Task
Please repeat word for word the line containing "[0:21.88-0:22.92]" and every following line up to and including the last one below, pictures excluded.

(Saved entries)
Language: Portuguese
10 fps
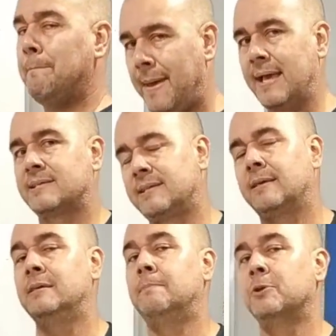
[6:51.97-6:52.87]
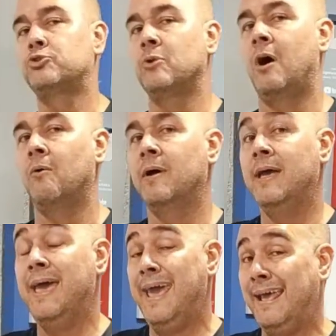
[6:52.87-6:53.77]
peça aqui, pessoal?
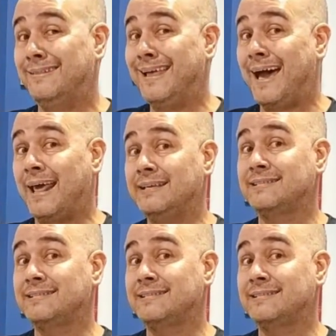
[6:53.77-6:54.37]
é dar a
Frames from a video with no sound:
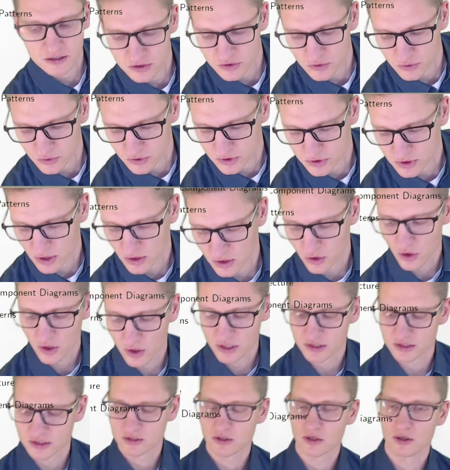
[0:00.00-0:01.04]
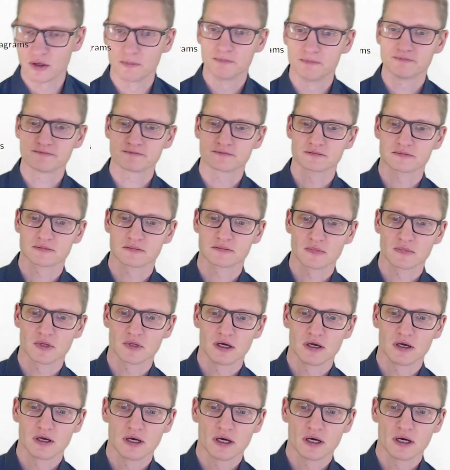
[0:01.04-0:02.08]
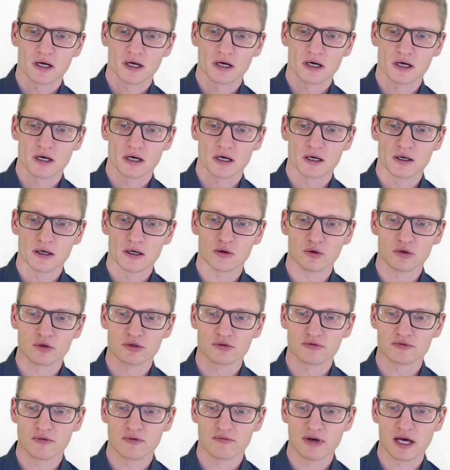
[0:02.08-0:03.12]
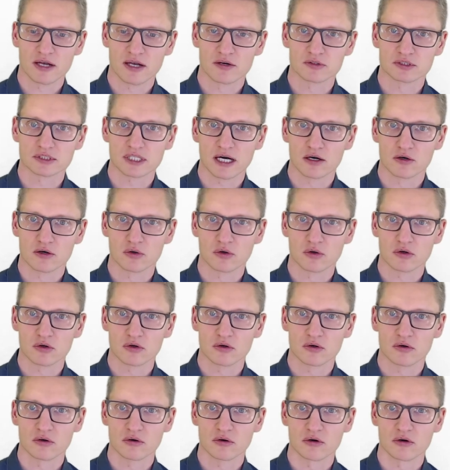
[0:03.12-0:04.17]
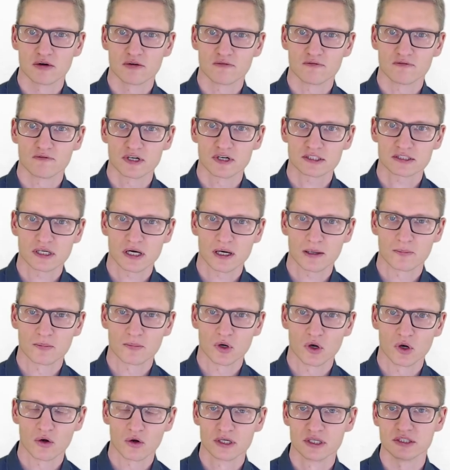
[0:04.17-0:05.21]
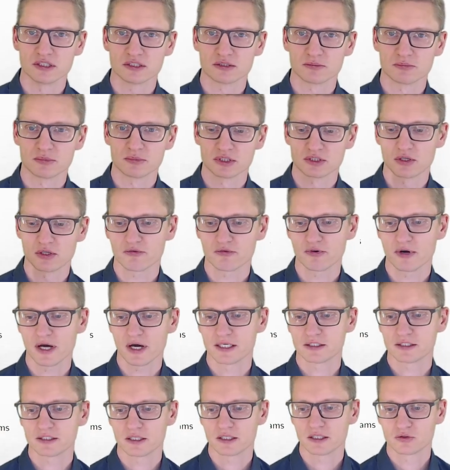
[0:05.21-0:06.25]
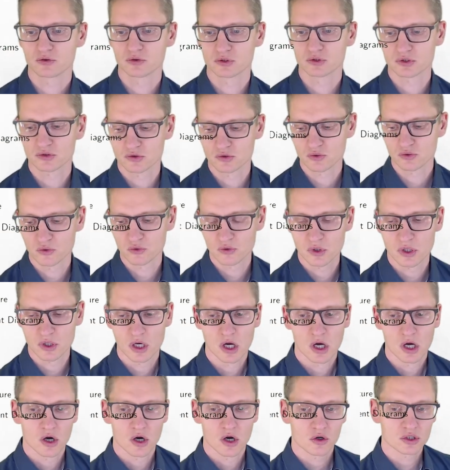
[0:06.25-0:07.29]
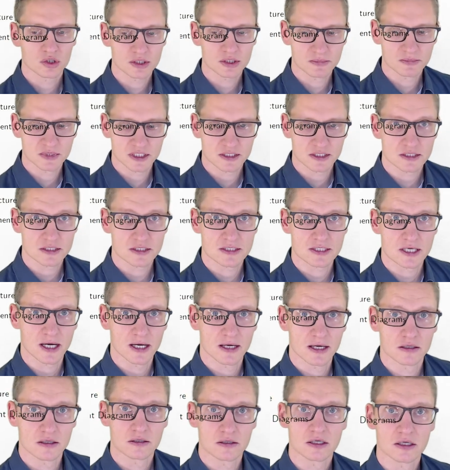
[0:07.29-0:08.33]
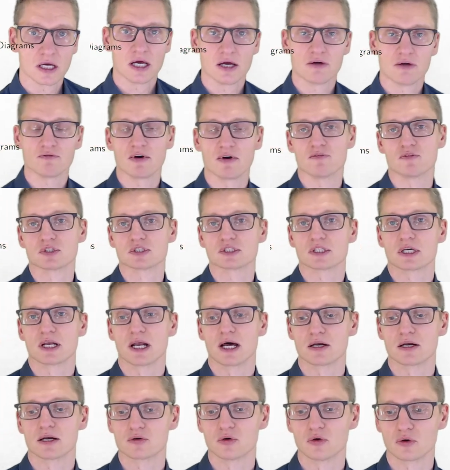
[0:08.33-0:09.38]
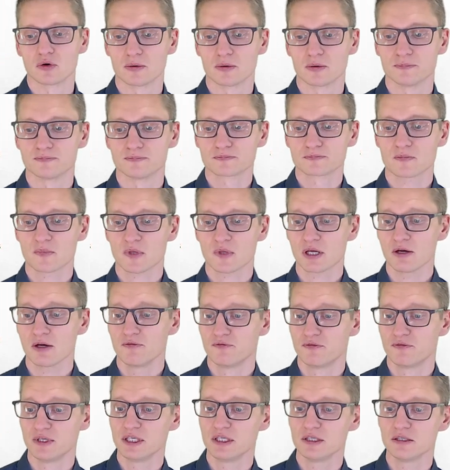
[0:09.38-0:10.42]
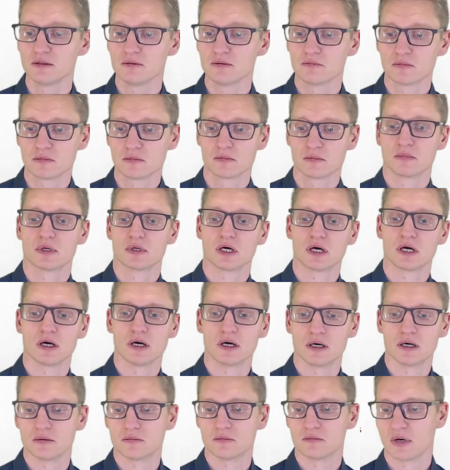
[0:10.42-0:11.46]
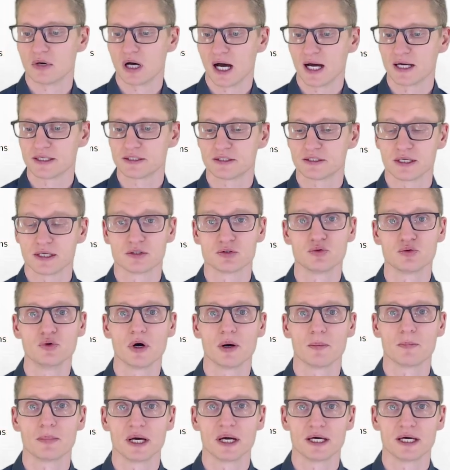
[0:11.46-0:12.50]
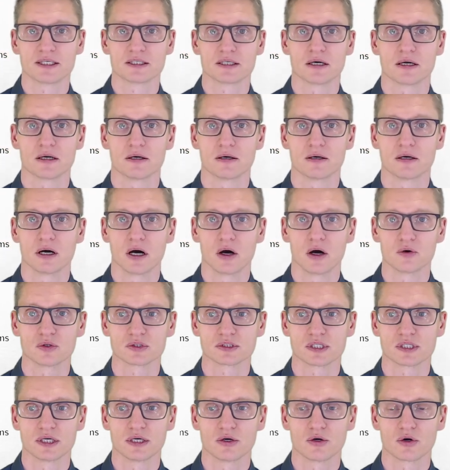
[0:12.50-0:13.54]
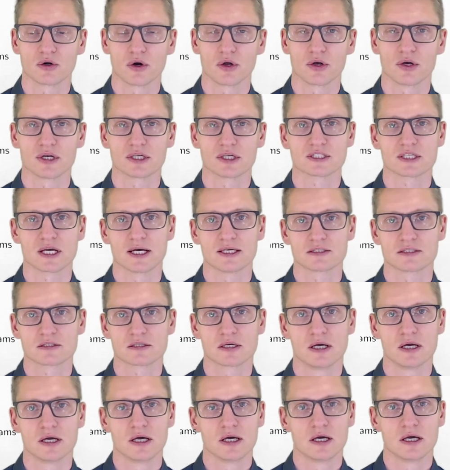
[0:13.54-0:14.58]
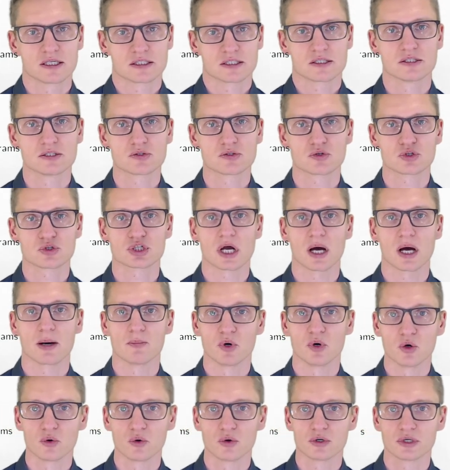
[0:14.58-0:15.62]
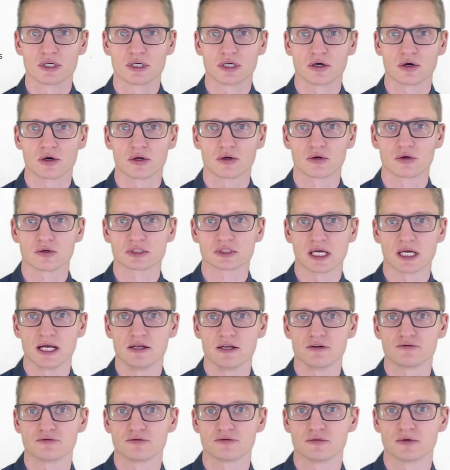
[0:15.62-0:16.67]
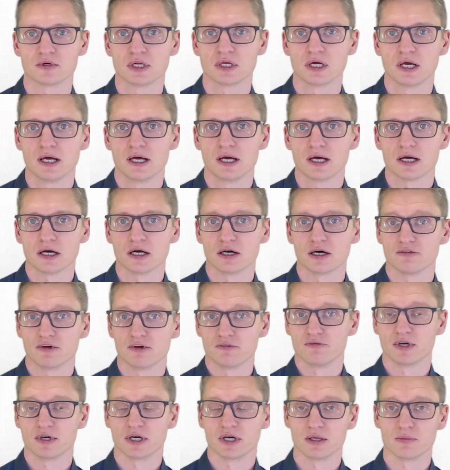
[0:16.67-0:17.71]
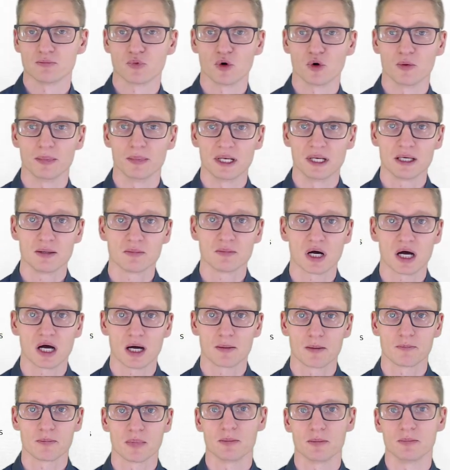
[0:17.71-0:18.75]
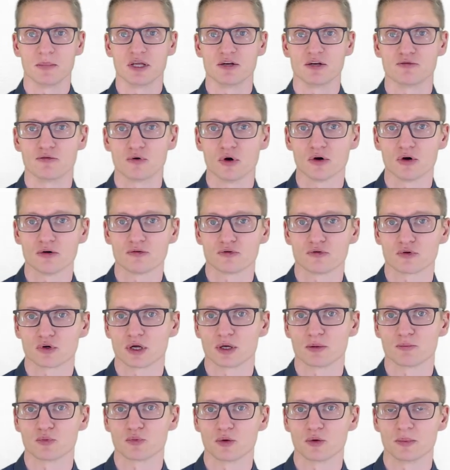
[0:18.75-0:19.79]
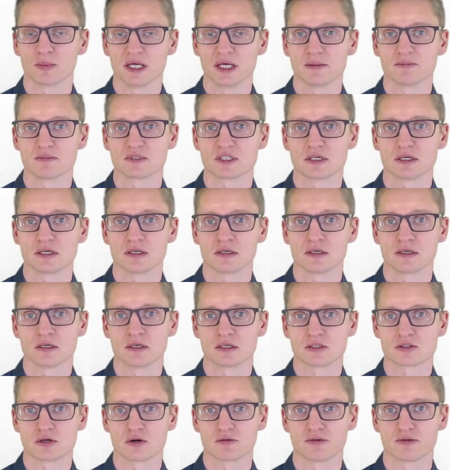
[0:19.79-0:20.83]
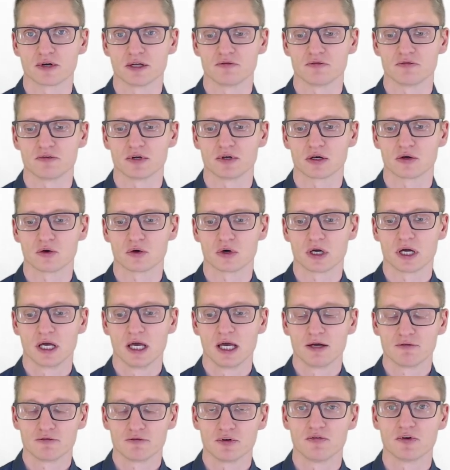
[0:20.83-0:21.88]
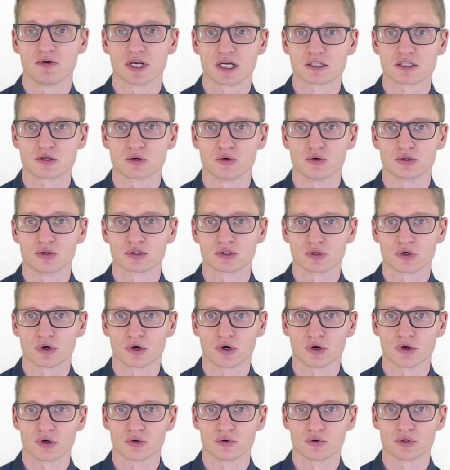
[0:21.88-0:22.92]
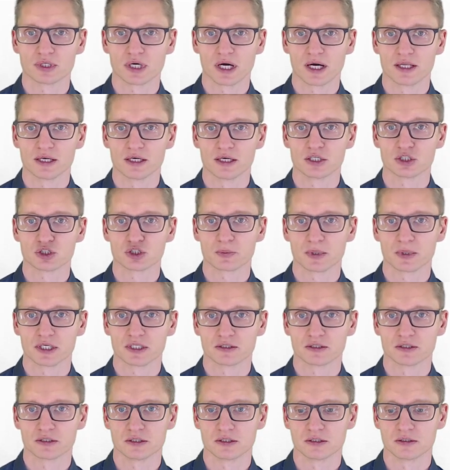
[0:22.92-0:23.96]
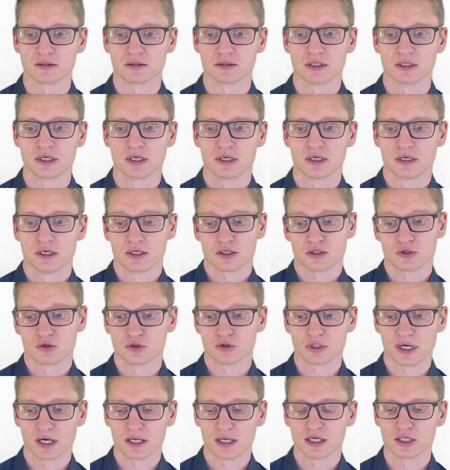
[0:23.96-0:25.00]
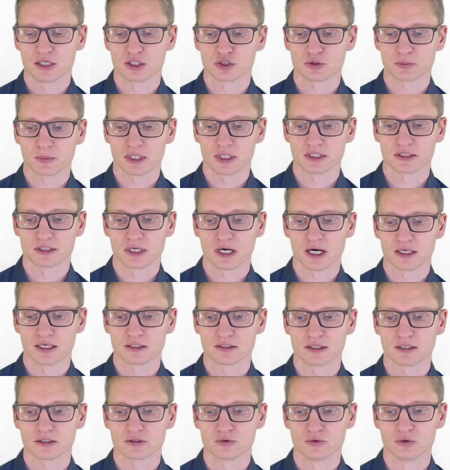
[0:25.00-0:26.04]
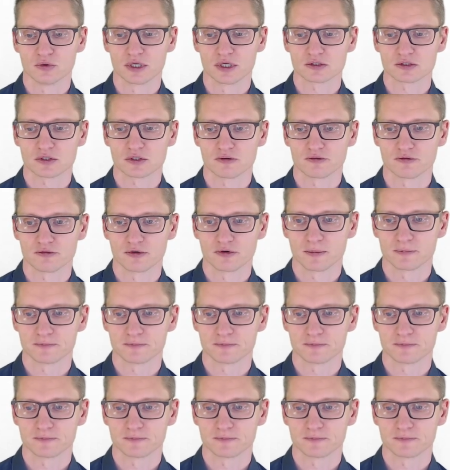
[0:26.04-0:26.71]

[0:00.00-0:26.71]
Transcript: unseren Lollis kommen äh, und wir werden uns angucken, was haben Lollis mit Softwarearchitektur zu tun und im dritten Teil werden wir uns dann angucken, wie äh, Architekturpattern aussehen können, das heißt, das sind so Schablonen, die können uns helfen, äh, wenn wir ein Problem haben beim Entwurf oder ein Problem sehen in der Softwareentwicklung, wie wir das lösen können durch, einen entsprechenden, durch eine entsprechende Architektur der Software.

Result
[0:21.88-0:22.92]
[0:22.92-0:23.96]
[0:23.96-0:25.00]
[0:25.00-0:26.04]
[0:26.04-0:26.71]

[0:00.00-0:26.71]
Transcript: unseren Lollis kommen äh, und wir werden uns angucken, was haben Lollis mit Softwarearchitektur zu tun und im dritten Teil werden wir uns dann angucken, wie äh, Architekturpattern aussehen können, das heißt, das sind so Schablonen, die können uns helfen, äh, wenn wir ein Problem haben beim Entwurf oder ein Problem sehen in der Softwareentwicklung, wie wir das lösen können durch, einen entsprechenden, durch eine entsprechende Architektur der Software.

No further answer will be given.